- _Instructions for the task_:
Return the full listing character for character, without its pictures.

- _Provided records_:
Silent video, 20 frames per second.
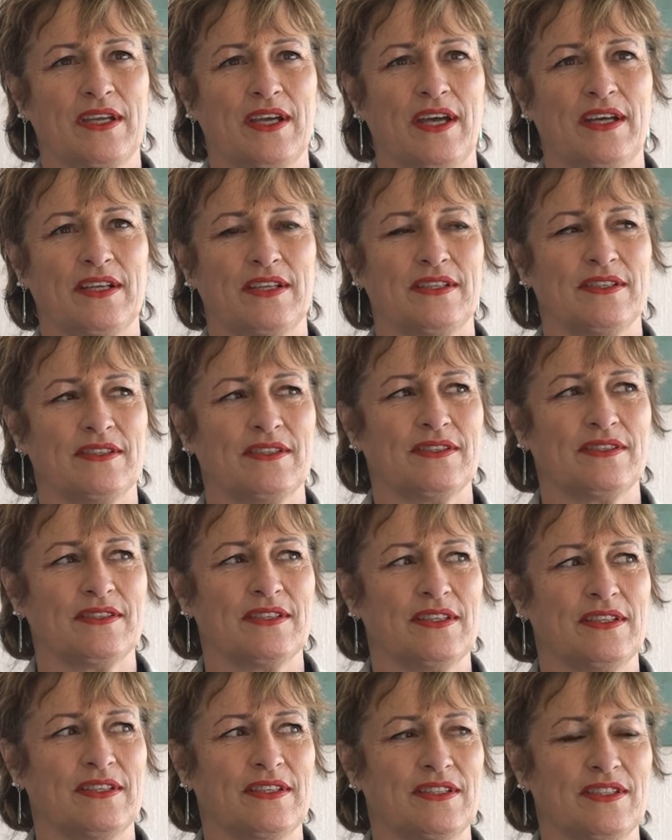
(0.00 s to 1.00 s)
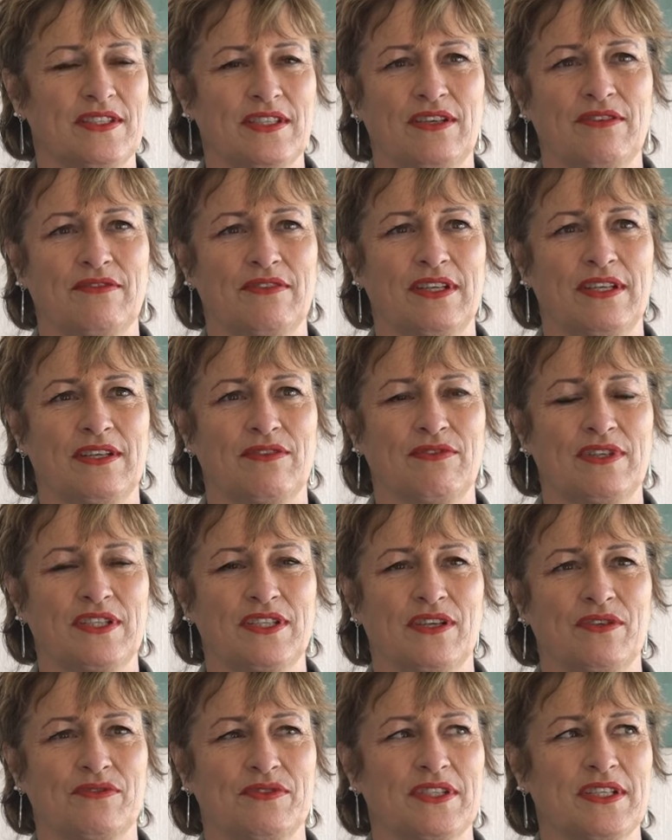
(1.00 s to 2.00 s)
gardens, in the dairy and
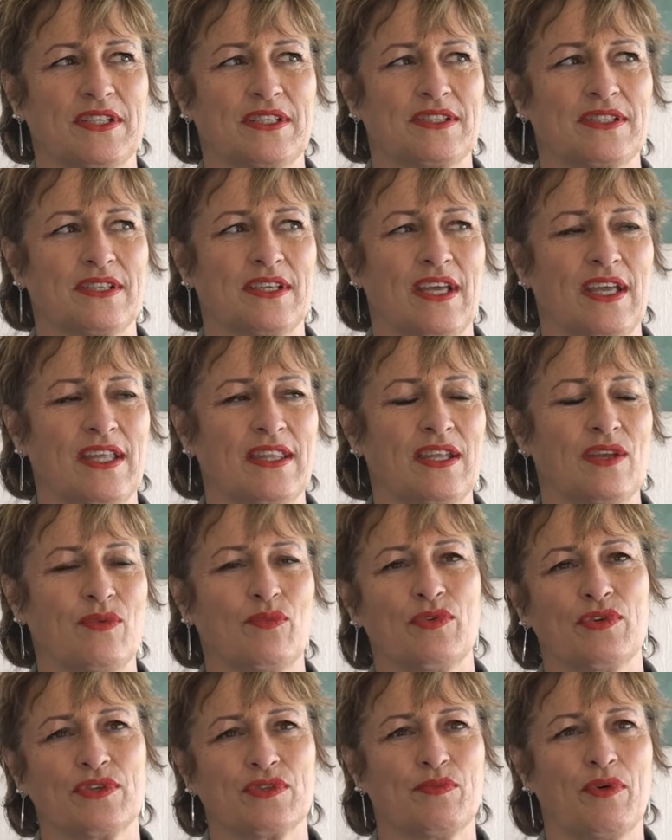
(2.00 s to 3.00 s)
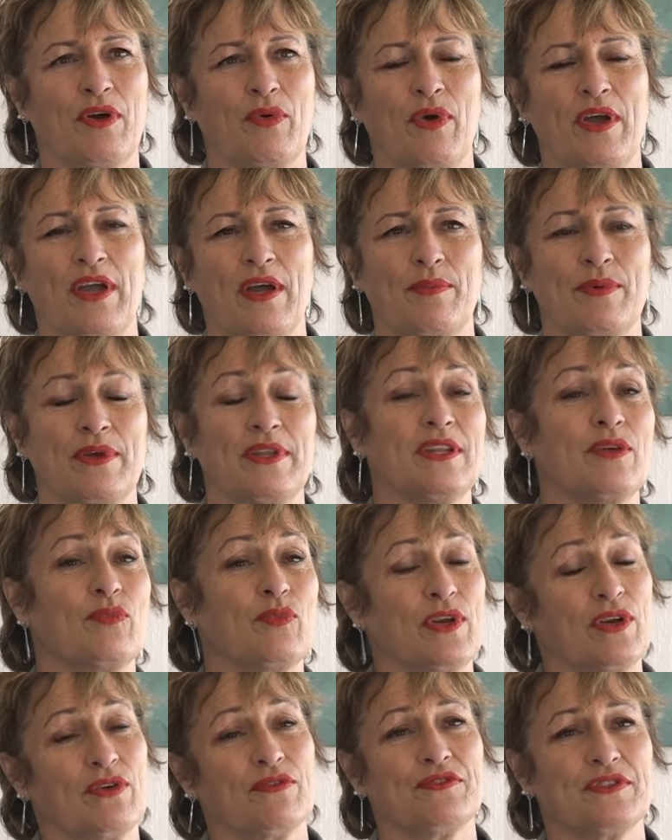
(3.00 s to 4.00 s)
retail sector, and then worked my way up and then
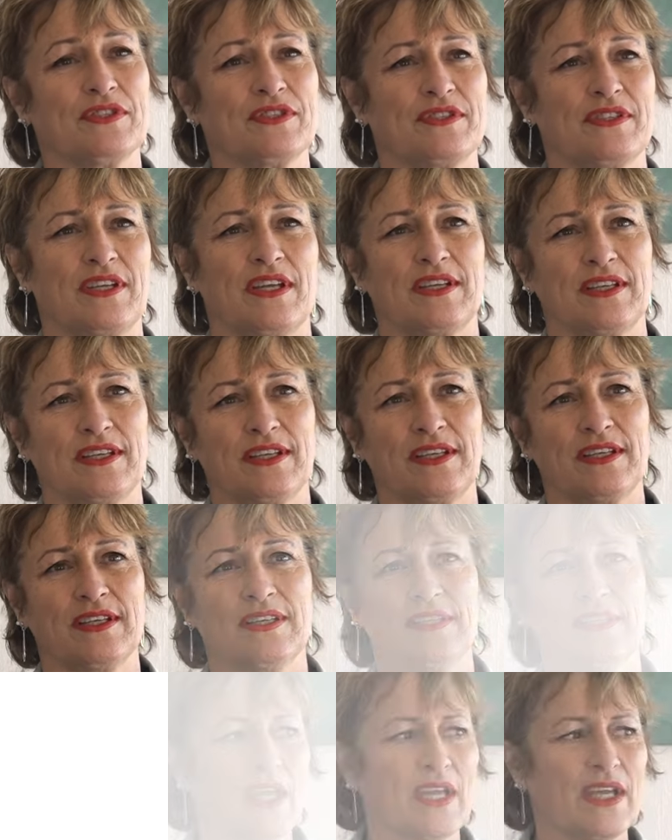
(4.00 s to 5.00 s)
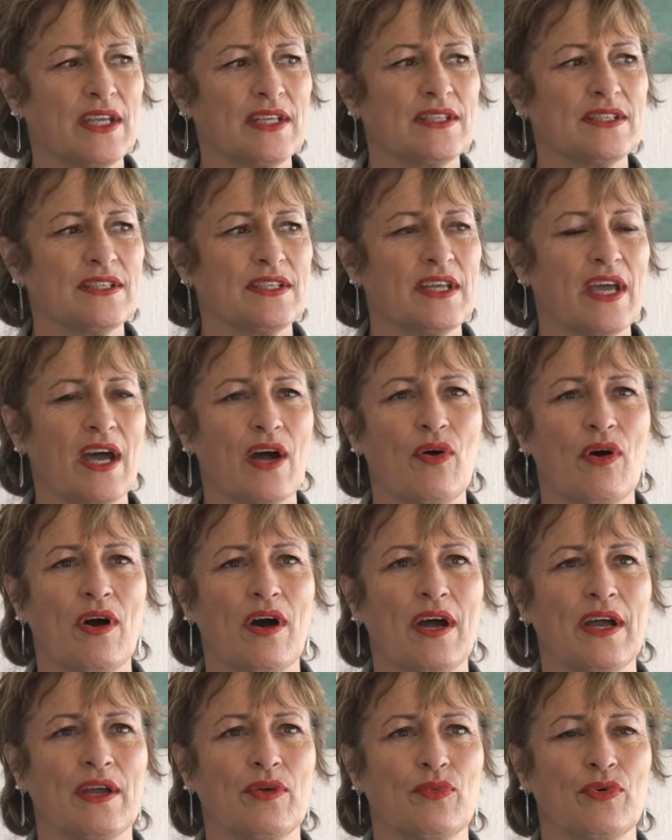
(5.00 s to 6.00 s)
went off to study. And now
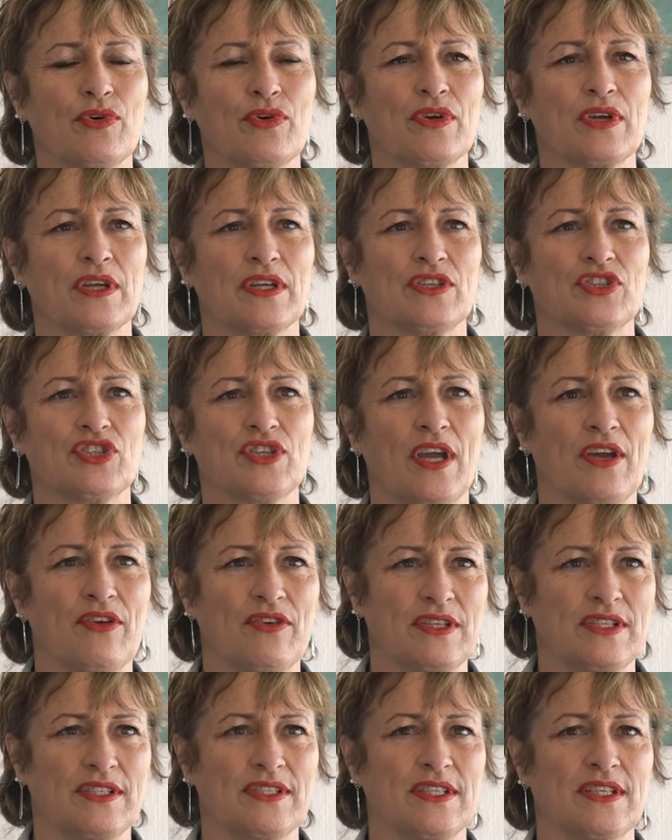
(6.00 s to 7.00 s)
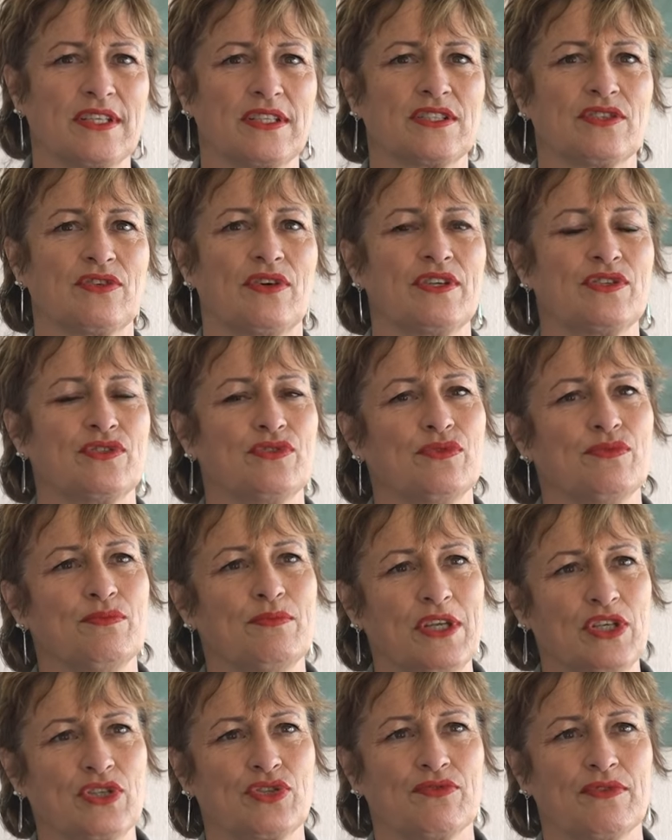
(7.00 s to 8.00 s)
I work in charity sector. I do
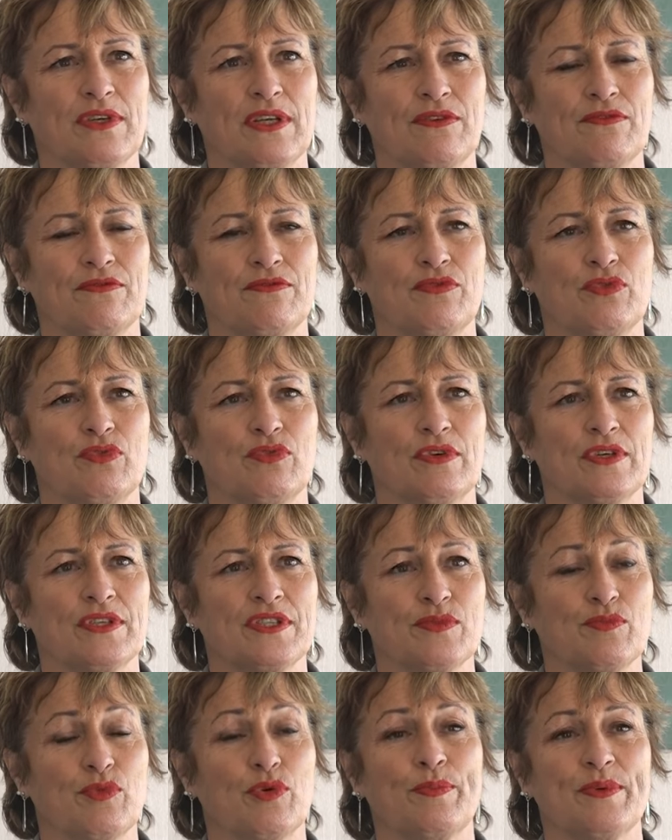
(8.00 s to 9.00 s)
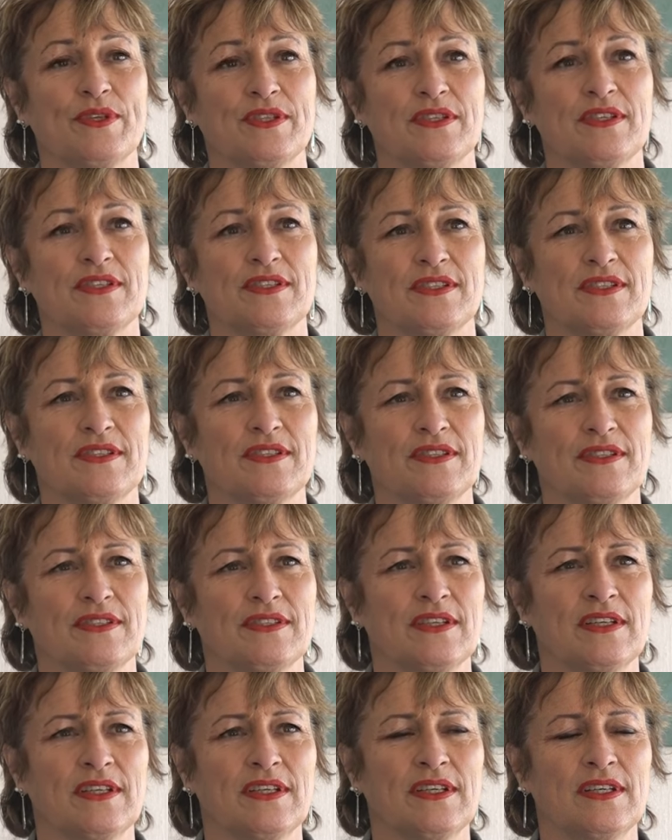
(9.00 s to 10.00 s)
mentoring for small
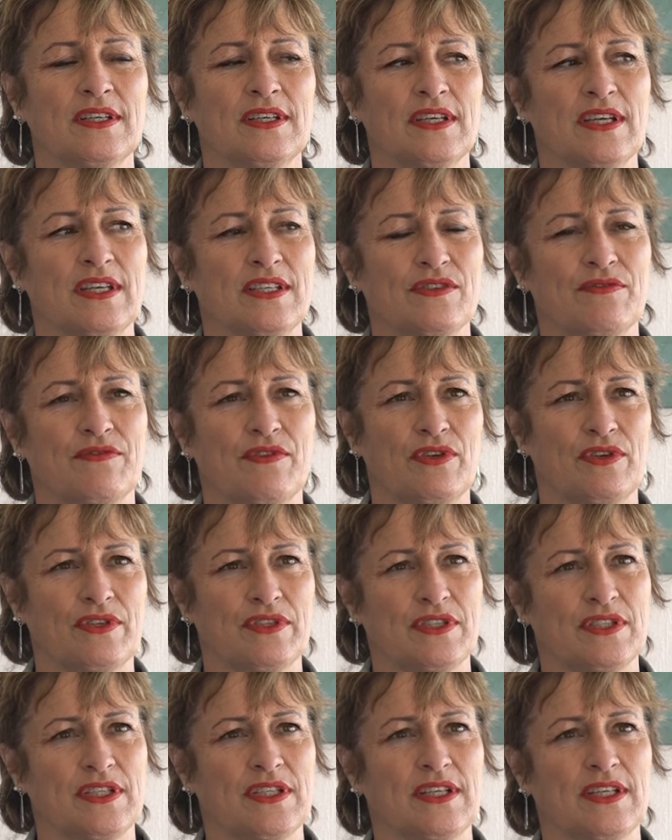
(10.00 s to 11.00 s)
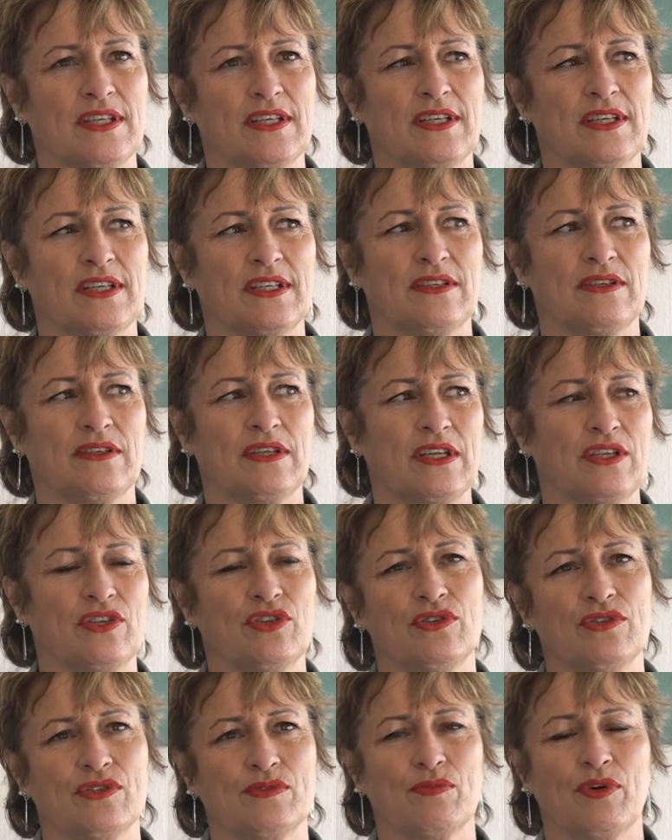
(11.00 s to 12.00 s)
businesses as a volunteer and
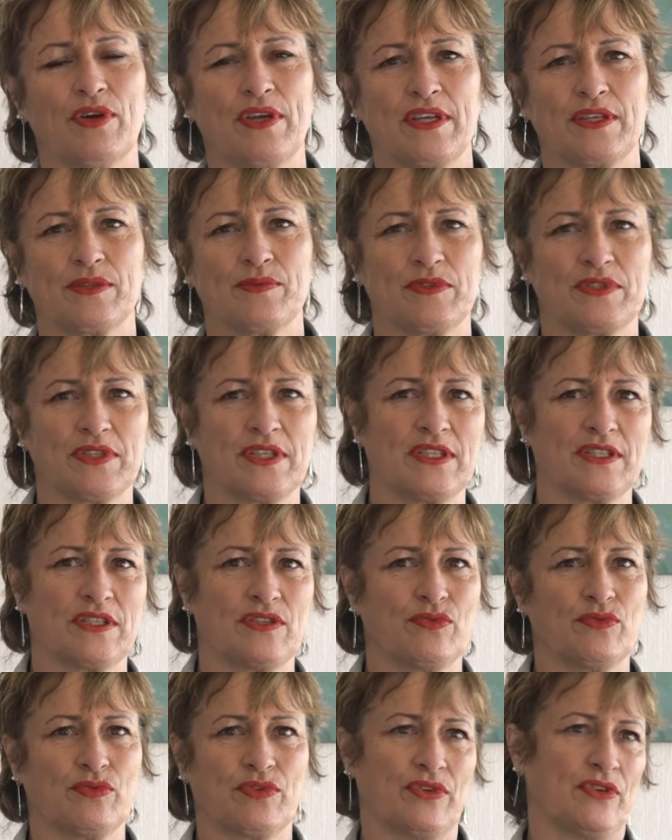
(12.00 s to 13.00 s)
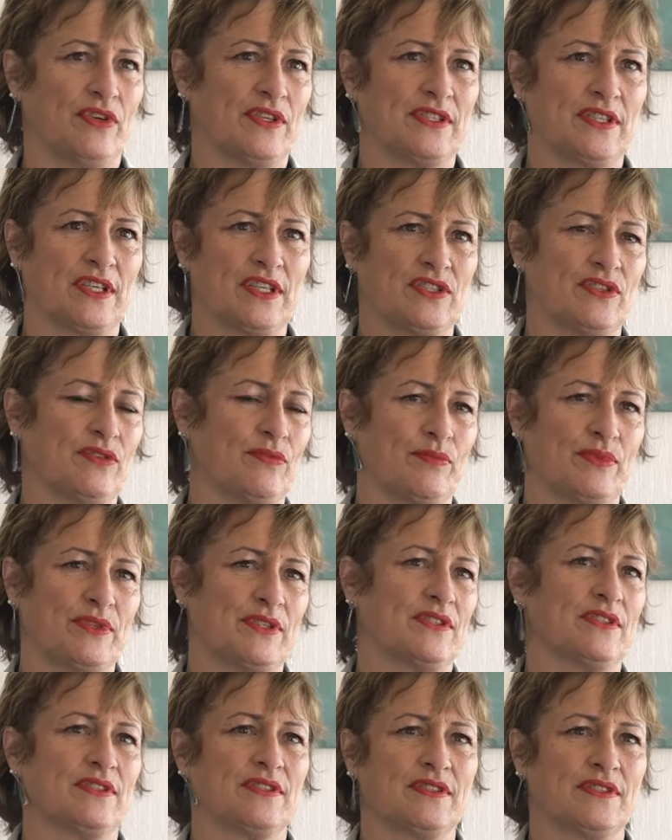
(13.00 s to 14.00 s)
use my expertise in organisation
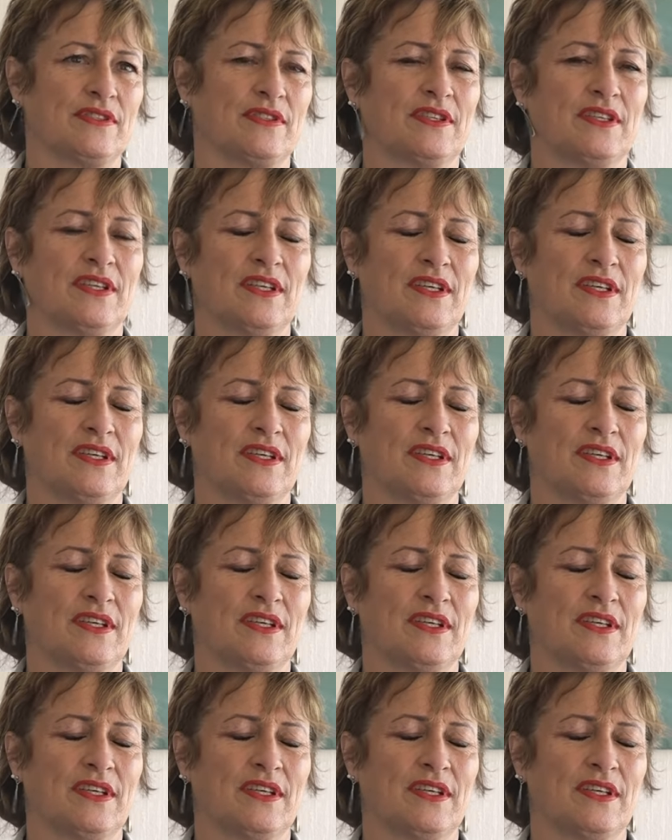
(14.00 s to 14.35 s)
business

- _Finished exercise_:
Silent video, 20 frames per second.
(0.00 s to 1.00 s)
(1.00 s to 2.00 s)
gardens, in the dairy and
(2.00 s to 3.00 s)
(3.00 s to 4.00 s)
retail sector, and then worked my way up and then
(4.00 s to 5.00 s)
(5.00 s to 6.00 s)
went off to study. And now
(6.00 s to 7.00 s)
(7.00 s to 8.00 s)
I work in charity sector. I do
(8.00 s to 9.00 s)
(9.00 s to 10.00 s)
mentoring for small
(10.00 s to 11.00 s)
(11.00 s to 12.00 s)
businesses as a volunteer and
(12.00 s to 13.00 s)
(13.00 s to 14.00 s)
use my expertise in organisation
(14.00 s to 14.35 s)
business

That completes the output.